(Beginning of Records)

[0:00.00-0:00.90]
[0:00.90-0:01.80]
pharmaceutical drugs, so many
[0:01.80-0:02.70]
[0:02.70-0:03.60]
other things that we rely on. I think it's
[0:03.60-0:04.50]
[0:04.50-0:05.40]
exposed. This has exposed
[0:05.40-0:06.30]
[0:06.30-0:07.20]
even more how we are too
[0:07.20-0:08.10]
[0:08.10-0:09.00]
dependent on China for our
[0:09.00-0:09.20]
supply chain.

(End of Records)
(Beginning of Records)

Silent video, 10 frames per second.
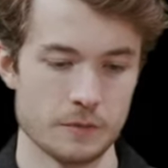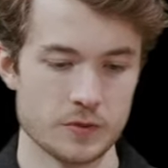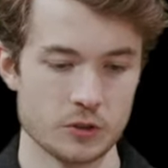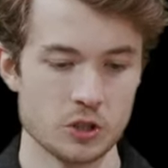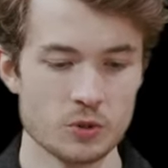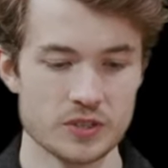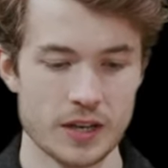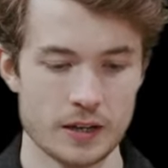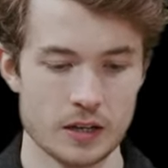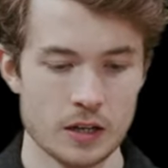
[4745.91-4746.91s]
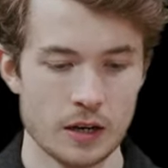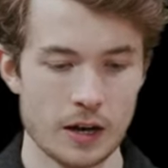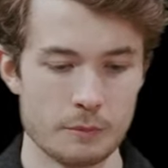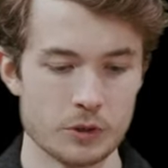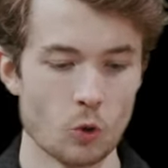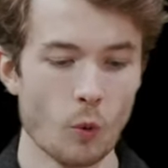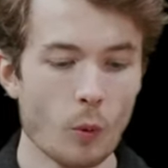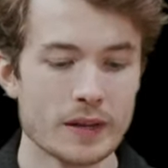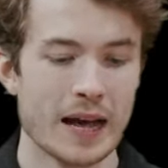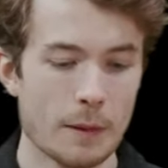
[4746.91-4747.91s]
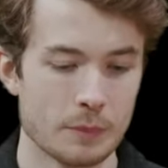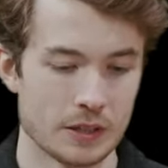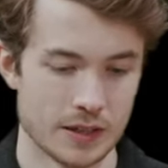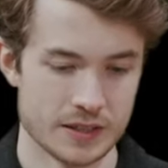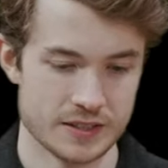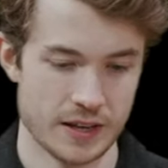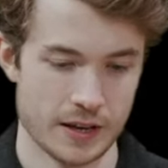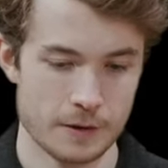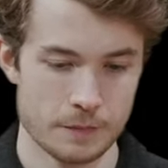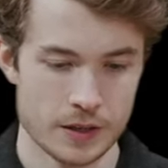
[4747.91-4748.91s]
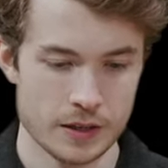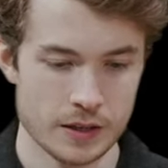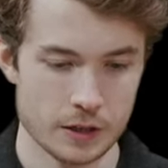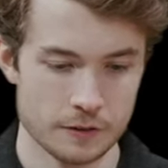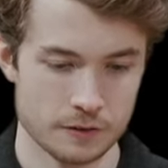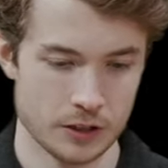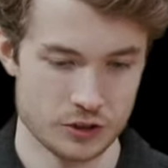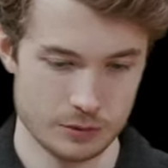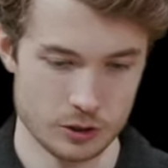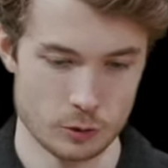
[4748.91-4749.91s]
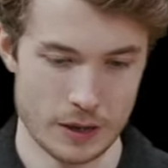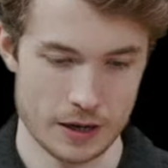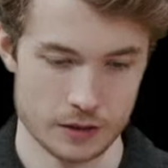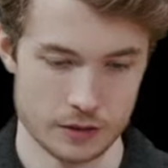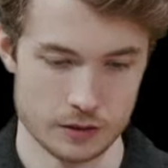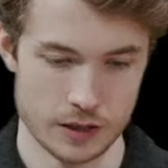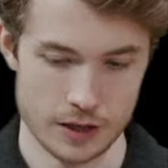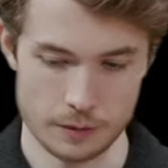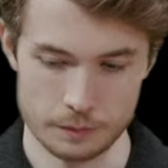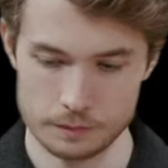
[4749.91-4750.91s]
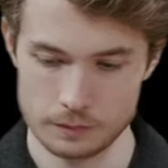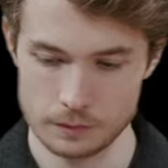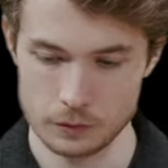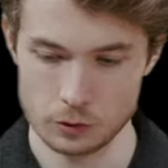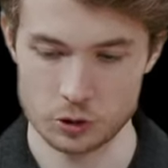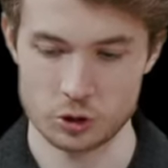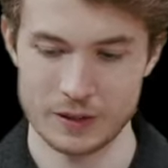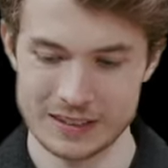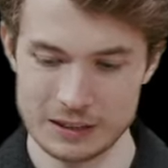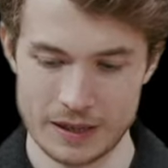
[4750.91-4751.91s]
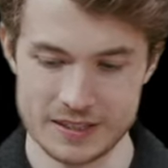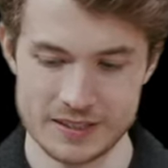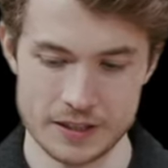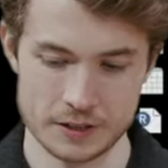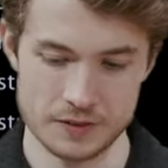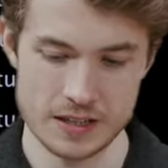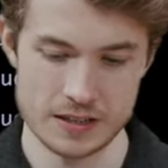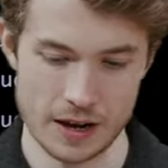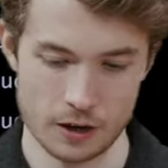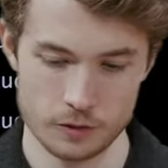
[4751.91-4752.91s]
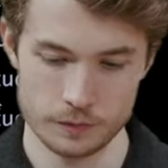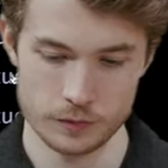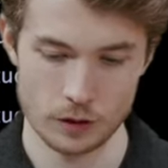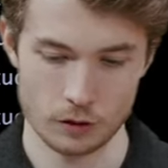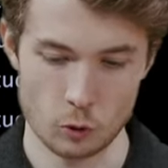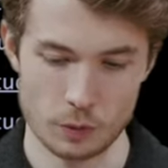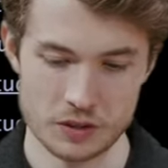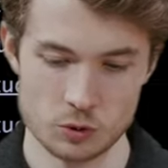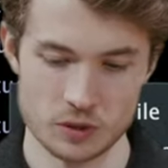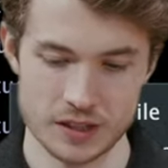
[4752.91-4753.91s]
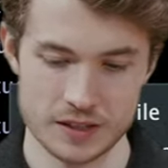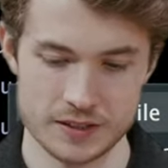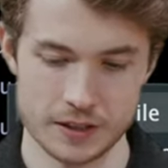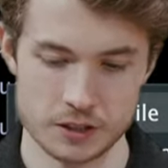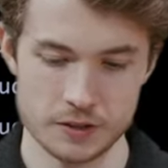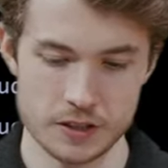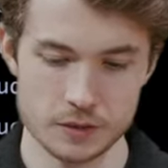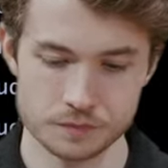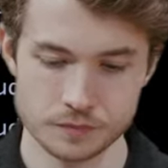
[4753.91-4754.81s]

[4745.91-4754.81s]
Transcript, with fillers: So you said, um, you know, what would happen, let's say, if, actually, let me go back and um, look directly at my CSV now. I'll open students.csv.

(End of Records)
(Beginning of Records)

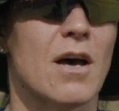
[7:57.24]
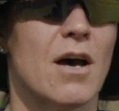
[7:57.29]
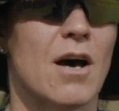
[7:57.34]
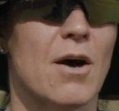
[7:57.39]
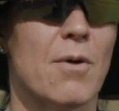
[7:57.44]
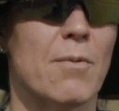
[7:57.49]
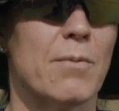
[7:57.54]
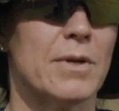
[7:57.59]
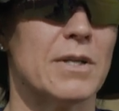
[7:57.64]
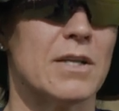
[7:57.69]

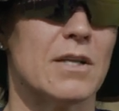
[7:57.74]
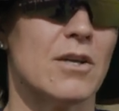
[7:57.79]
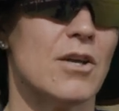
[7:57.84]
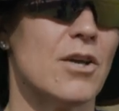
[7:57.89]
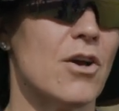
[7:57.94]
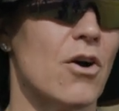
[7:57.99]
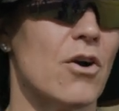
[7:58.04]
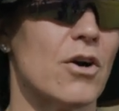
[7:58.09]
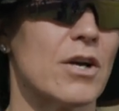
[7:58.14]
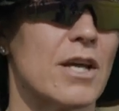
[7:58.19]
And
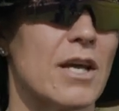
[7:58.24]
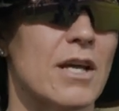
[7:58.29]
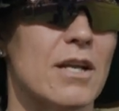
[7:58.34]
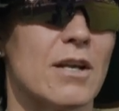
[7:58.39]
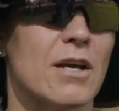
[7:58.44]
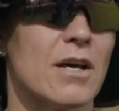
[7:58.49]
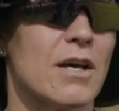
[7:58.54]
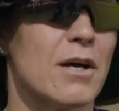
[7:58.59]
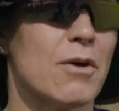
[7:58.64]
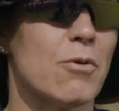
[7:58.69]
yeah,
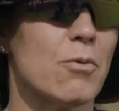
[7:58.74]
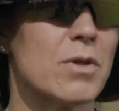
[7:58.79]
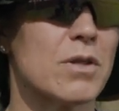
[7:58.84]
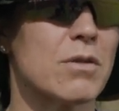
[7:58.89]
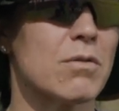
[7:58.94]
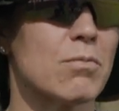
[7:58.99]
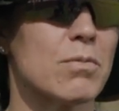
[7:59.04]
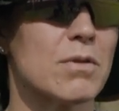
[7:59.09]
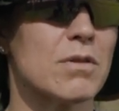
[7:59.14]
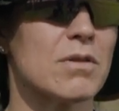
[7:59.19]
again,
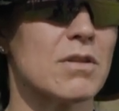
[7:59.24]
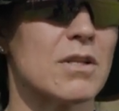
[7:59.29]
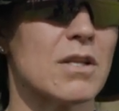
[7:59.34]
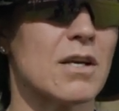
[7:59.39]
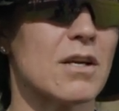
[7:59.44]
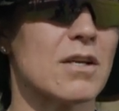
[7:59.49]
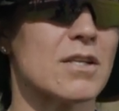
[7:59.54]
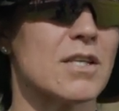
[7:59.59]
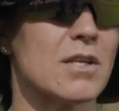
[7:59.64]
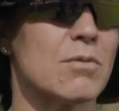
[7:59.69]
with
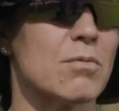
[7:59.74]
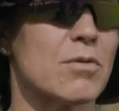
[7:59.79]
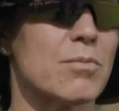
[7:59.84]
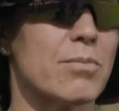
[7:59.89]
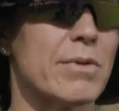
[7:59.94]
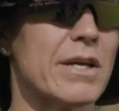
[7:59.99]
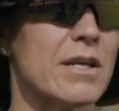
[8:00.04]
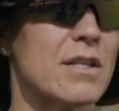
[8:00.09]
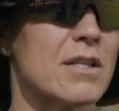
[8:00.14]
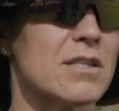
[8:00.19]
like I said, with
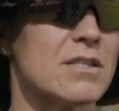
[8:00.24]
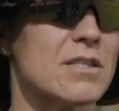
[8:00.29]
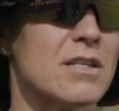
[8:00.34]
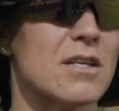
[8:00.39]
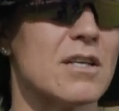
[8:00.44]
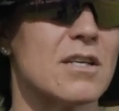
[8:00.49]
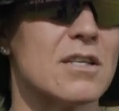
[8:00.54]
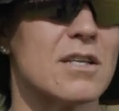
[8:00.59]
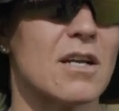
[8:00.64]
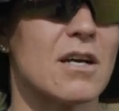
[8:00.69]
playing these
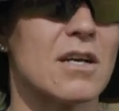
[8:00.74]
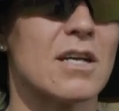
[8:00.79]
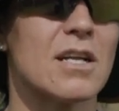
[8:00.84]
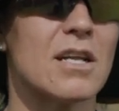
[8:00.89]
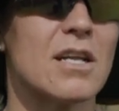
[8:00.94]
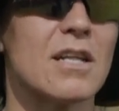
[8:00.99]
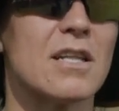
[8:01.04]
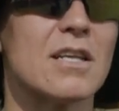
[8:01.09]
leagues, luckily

(End of Records)

- [Exercise details]: Please output the lines above beginning at the line with "[4748.91-4749.91s]" and ending after the line with "Transcript, with fillers: So", precisely as written and with no pictures.

- [Exercise output]:
[4748.91-4749.91s]
[4749.91-4750.91s]
[4750.91-4751.91s]
[4751.91-4752.91s]
[4752.91-4753.91s]
[4753.91-4754.81s]

[4745.91-4754.81s]
Transcript, with fillers: So you said, um, you know, what would happen, let's say, if, actually, let me go back and um, look directly at my CSV now. I'll open students.csv.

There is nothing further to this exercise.